Bislang handelt es sich jedoch lediglich um unbestätigte Hinweise, weshalb Vorsicht geboten ist.
Wer sich für zukünftige Valve-Projekte interessiert, dürfte auch einen Blick auf „Black Ops 1 & 2 Remaster-Hoffnungen steigen nach Entdeckung von PlayStation-Serverdateien“ werfen, wo ebenfalls frühe Hinweise und Datamining-Funde für intensive Diskussionen innerhalb der Gaming-Community sorgten.
Die Community reagiert mit Geduld – und Frust
Die Reaktionen der Spieler fallen bislang gemischt aus. Einerseits wird Valve für die offene Kommunikation und die transparente Darstellung der Situation gelobt. Andererseits sorgt die Aussicht auf Lieferzeiten bis 2027 natürlich für Frust.
Vor allem Käufer, die mit einer schnellen Auslieferung gerechnet hatten, müssen ihre Erwartungen nun deutlich anpassen.

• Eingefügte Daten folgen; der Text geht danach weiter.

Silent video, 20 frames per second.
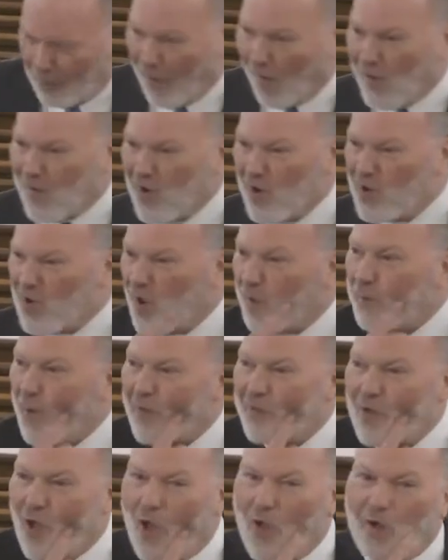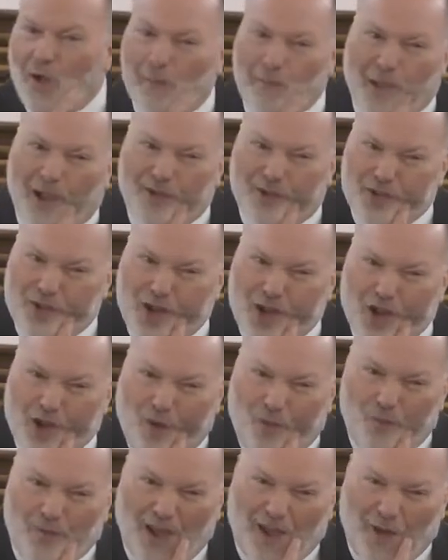You see my tongue and my cheek
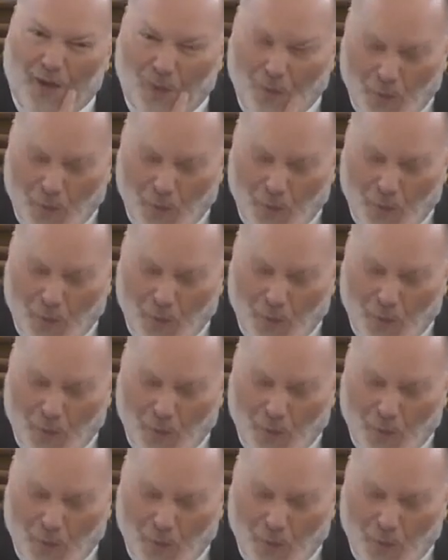over here?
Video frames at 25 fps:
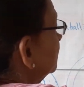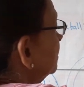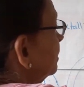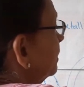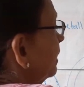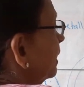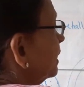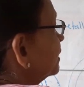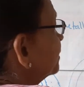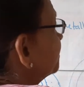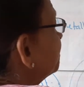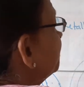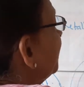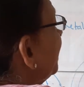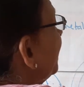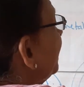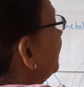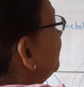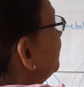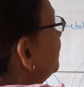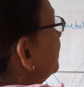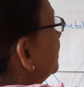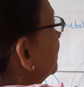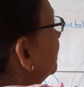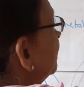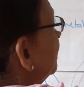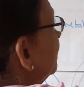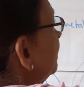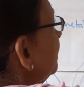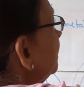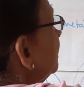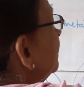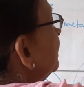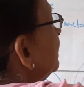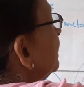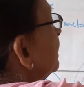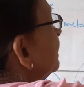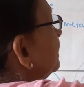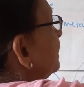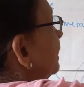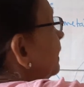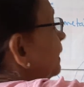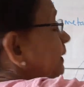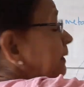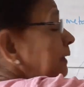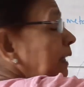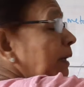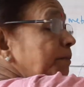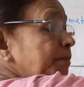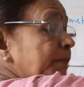explained here,
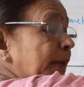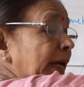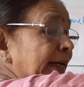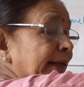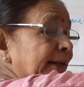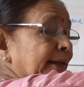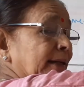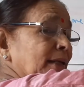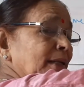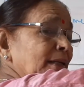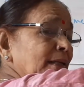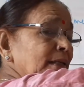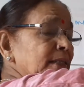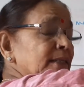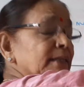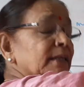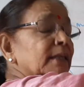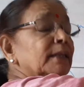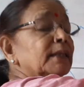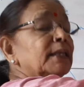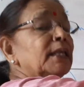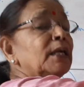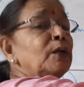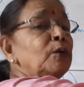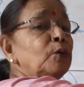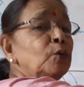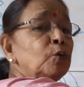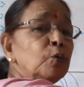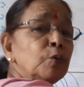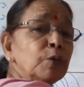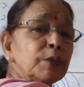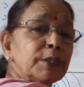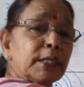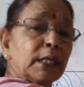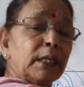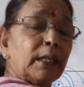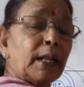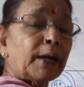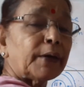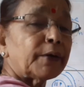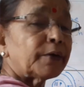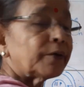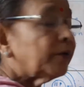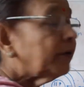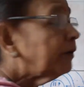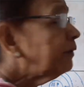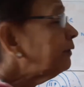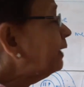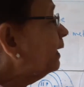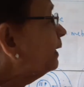that the metals, they lose
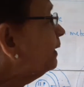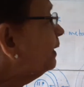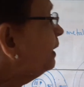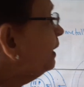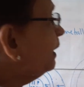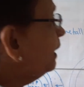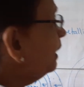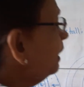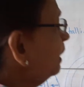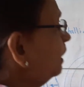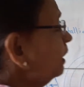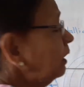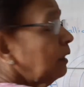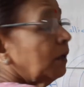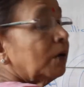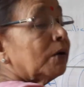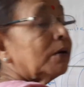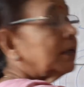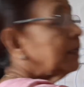electron readily or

Dennoch scheint die Mehrheit der Community Verständnis für die Situation zu zeigen. Schließlich gilt eine hohe Nachfrage in der Regel als positives Signal für ein neues Produkt.
Fazit
Der Steam Controller entwickelt sich für Valve offenbar zu einem größeren Erfolg als ursprünglich erwartet. Die enorme Nachfrage hat zwar zu erheblichen Lieferengpässen geführt, gleichzeitig zeigt sie aber auch, dass das Interesse an neuer Steam-Hardware weiterhin groß ist.
Mit dem Reservierungssystem schafft Valve Transparenz und verhindert gleichzeitig Scalping. Wer heute noch einen Steam Controller reserviert, sollte allerdings realistisch bleiben: Eine Lieferung im Jahr 2027 ist derzeit die wahrscheinlichste Option. Bis dahin bleibt abzuwarten, ob Valve seine Produktionskapazitäten deutlich steigern und die Wartezeiten verkürzen kann.